Standing a legitimate seven-feet tall -- if not bigger -- the 16-year-old Maker has already been to a few high schools and played for a few different summer teams. Now settled in at the Martvinsville (Va.) Carisle School for high school and with Boo Williams on the summer circuit, he has been flourishing. He's not your typical 7-footer, either.

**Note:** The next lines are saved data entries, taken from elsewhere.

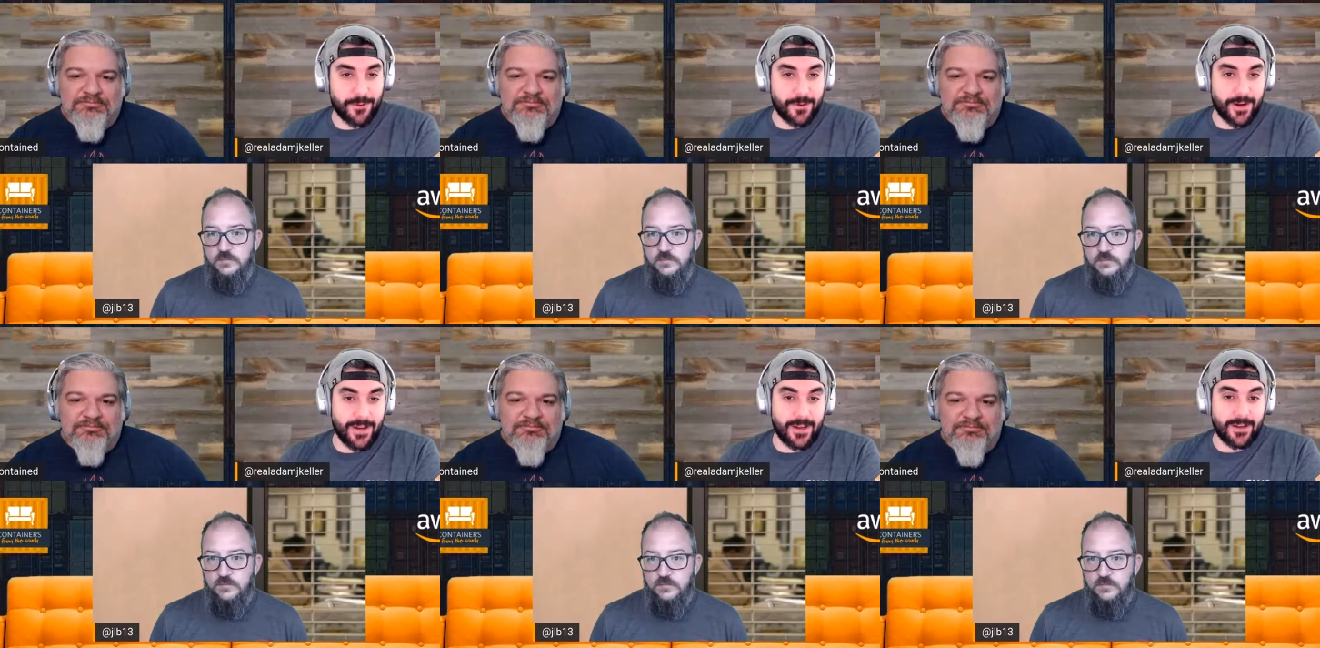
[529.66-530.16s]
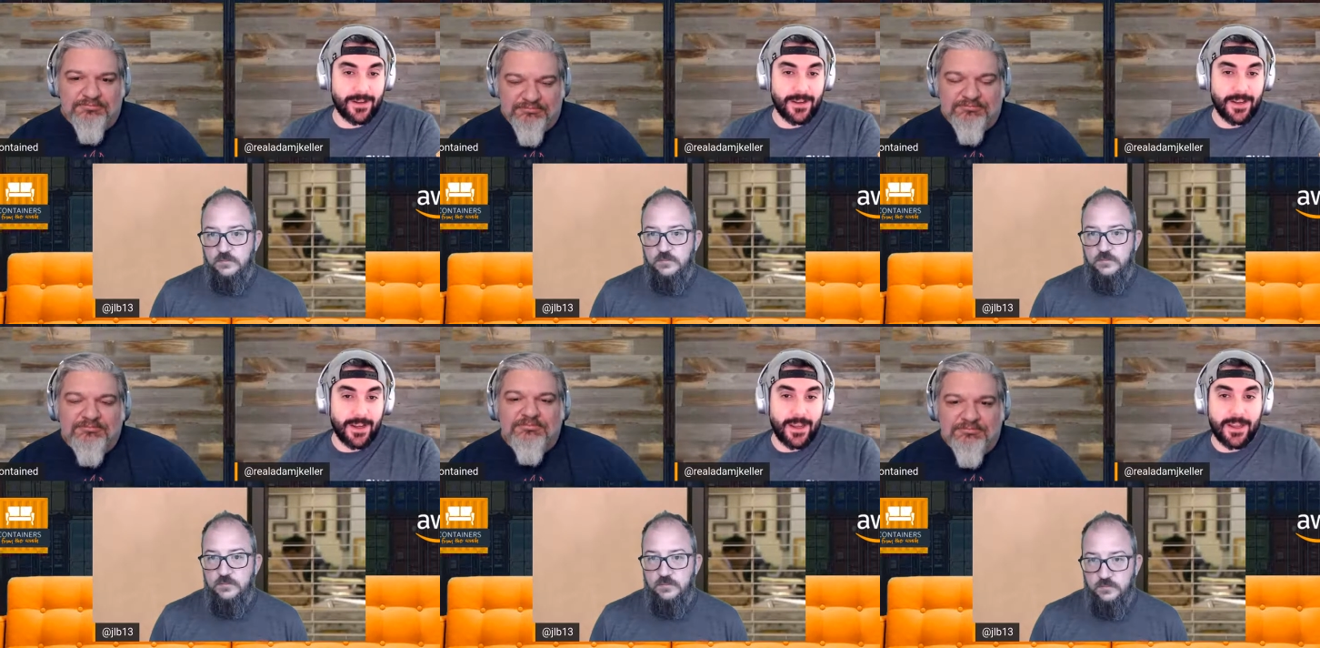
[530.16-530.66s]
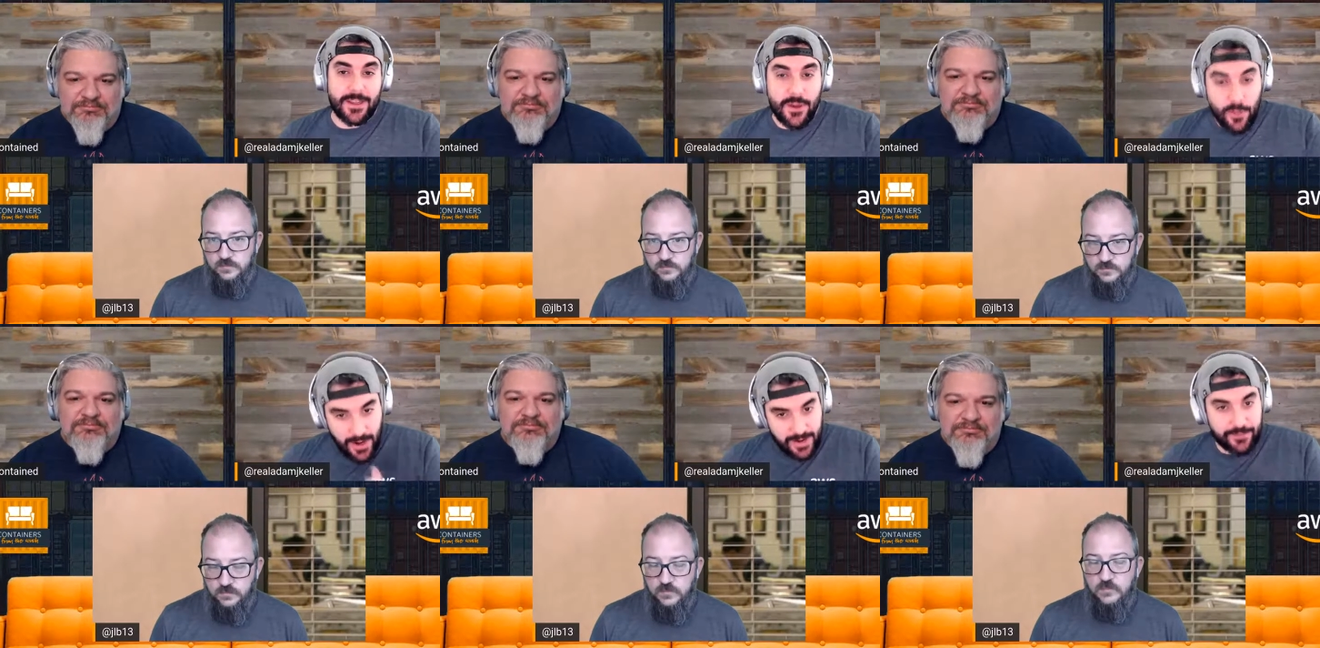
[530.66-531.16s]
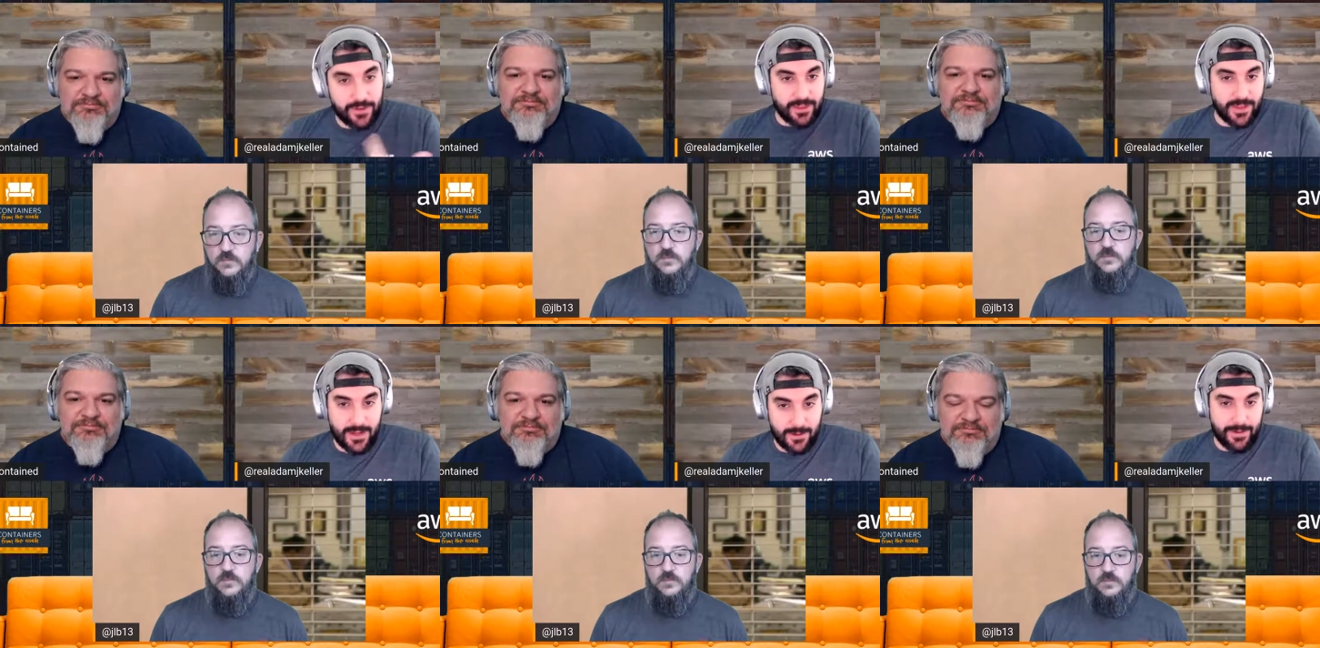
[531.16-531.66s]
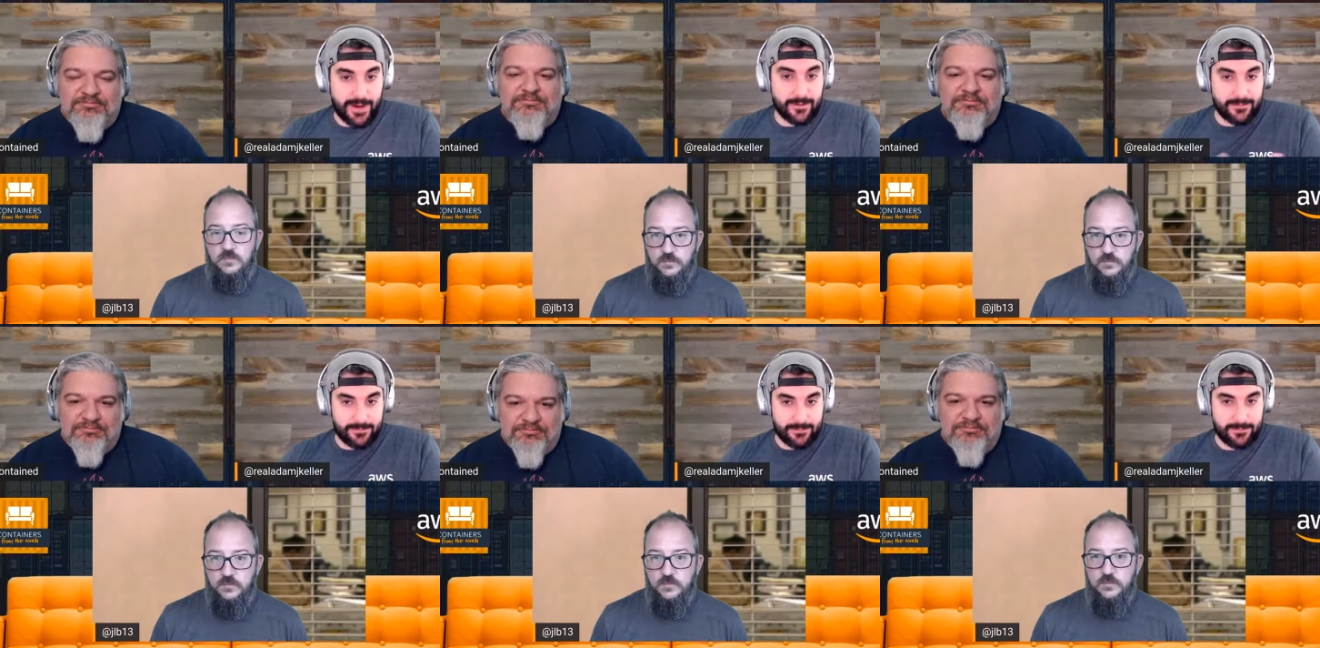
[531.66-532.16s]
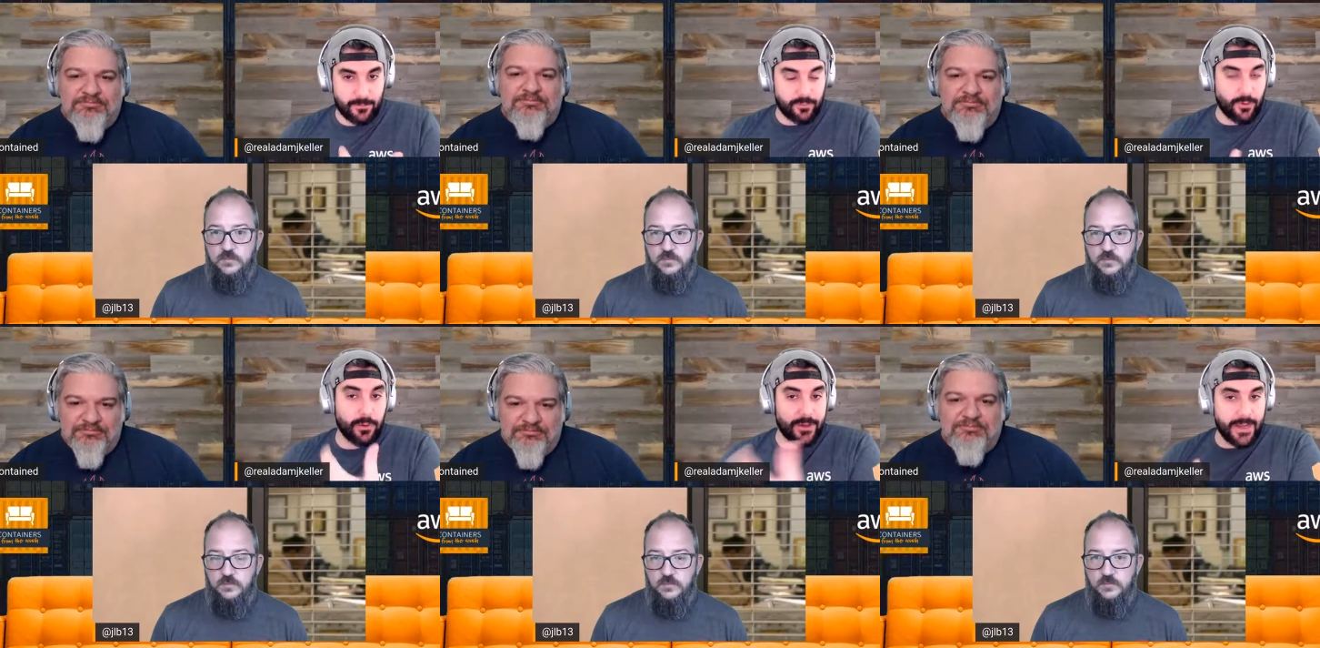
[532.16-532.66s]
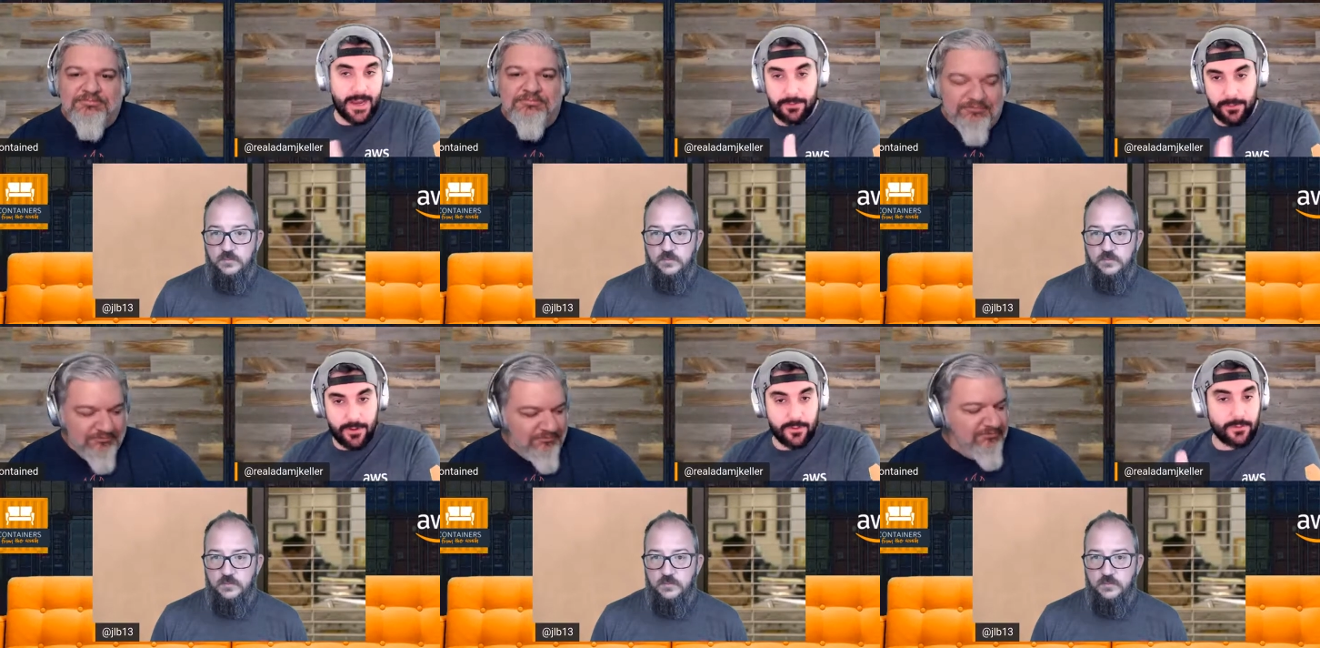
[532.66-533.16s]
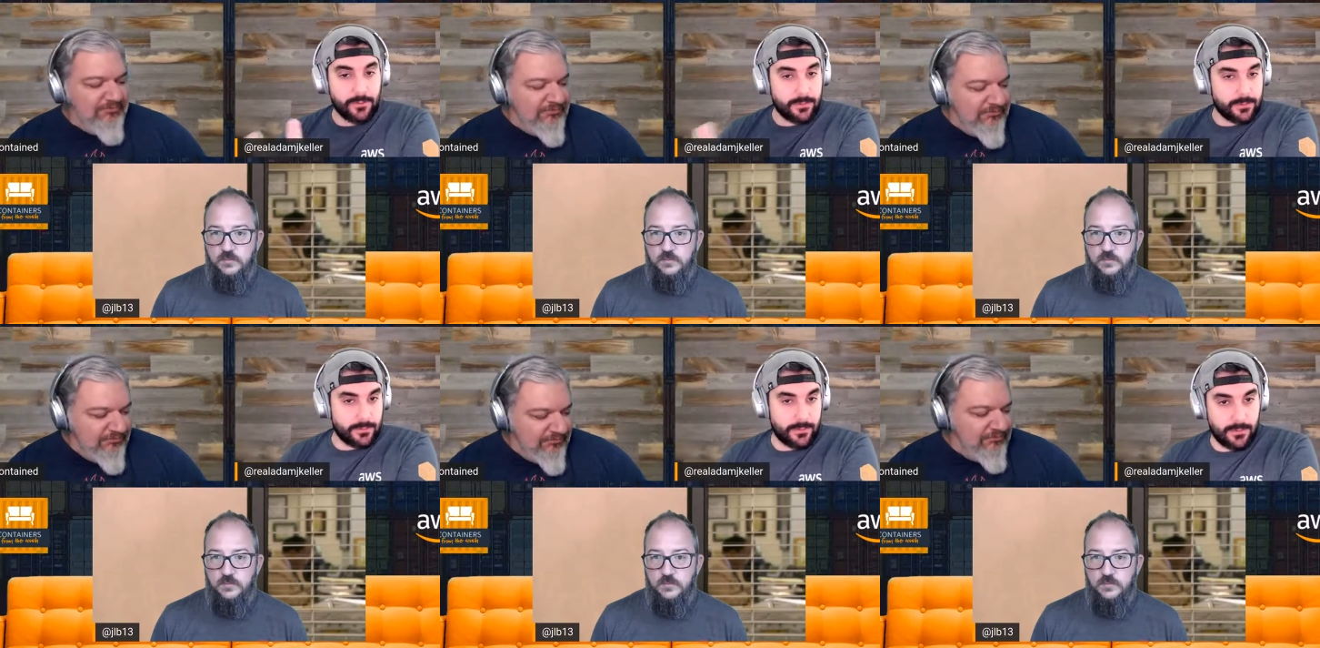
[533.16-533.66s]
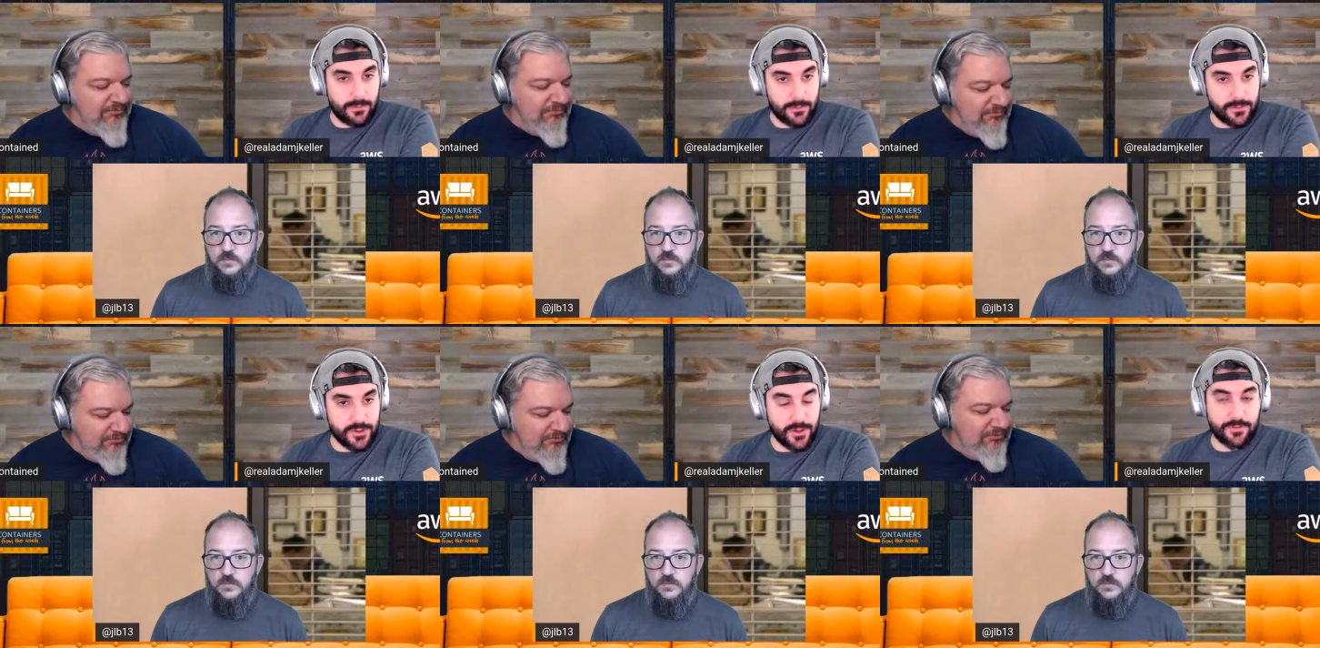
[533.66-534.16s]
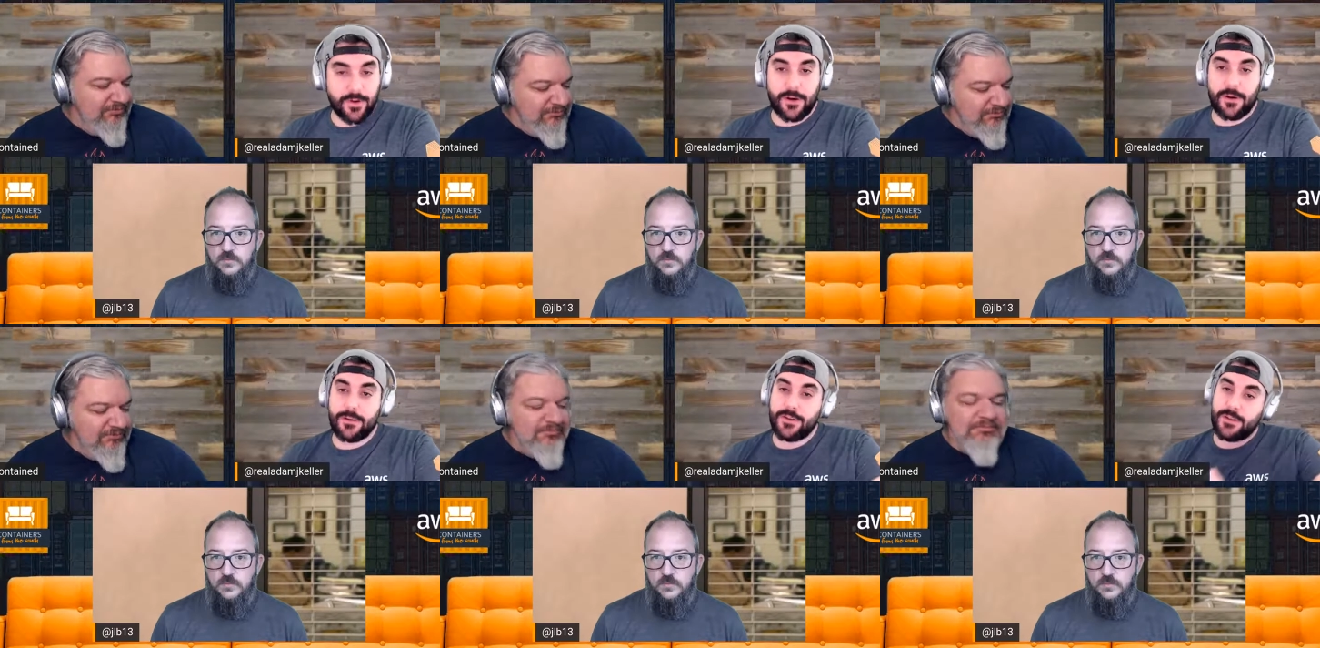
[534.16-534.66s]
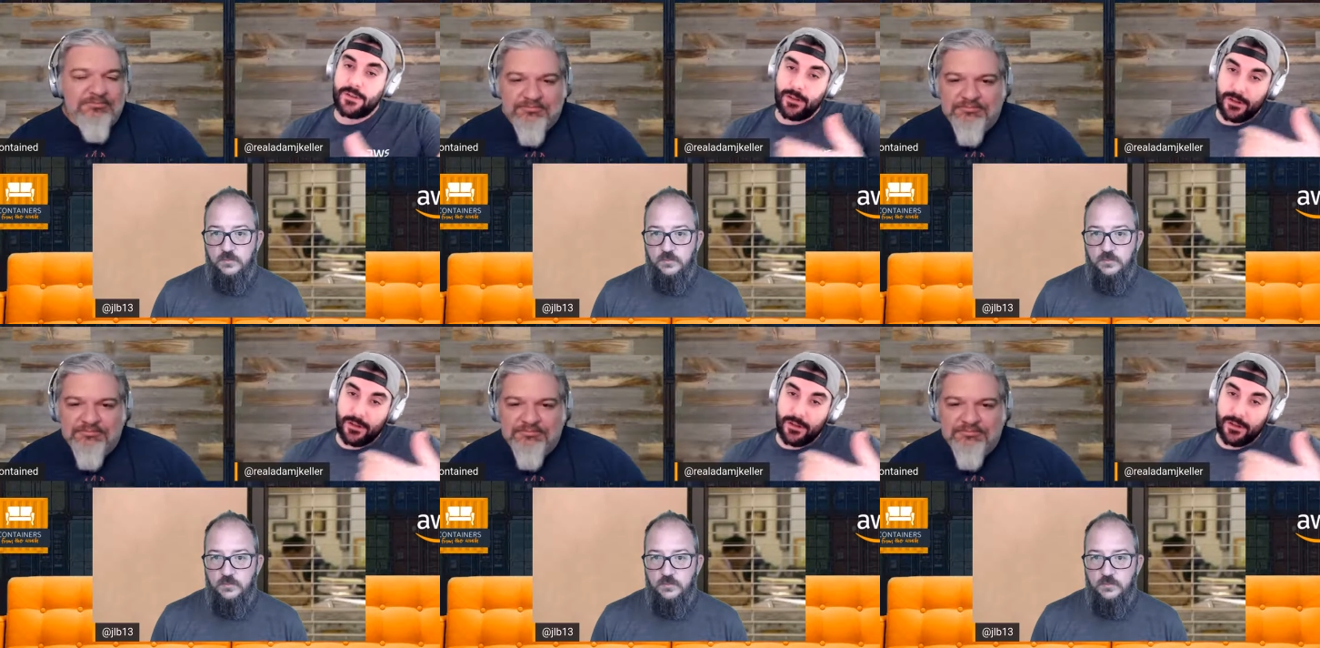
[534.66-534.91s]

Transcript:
Speaker 1: running, you have to think about rolling out new new servers,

Maker is highly skilled with the ball and because of that he can play some in open space. He takes the ball the length of the court after rebounds, he hits step-back, 3-pointers, he drives from the wing to the hoop and he is a well-above-average passer for a young post player. He will block some shots and is a good rebounder, but with his length and ability there is room for him to improve in each area. Most importantly, he's got to get stronger and continue to develop his low-post game so that his perimeter skills can supplement his game and make him even more of a matchup problem. Also, being sure to hold onto the ball is an area to work on, but it will likely improve with added strength.
Because he is already 16 and technically a little old for the class of 2016, some detractors have questioned how good he really is. However, turning 19 as a high school senior isn't all that uncommon anymore and more importantly, Maker is currently playing against mostly seniors to be where advantages that his age might give him are negated.
Bottom line, Maker is a unique prospect with loads of talent and a versatile set of skills. Should he improve as any freshman could be expected to improve between now and the time he enters college, who knows what his limits as a prospect may be?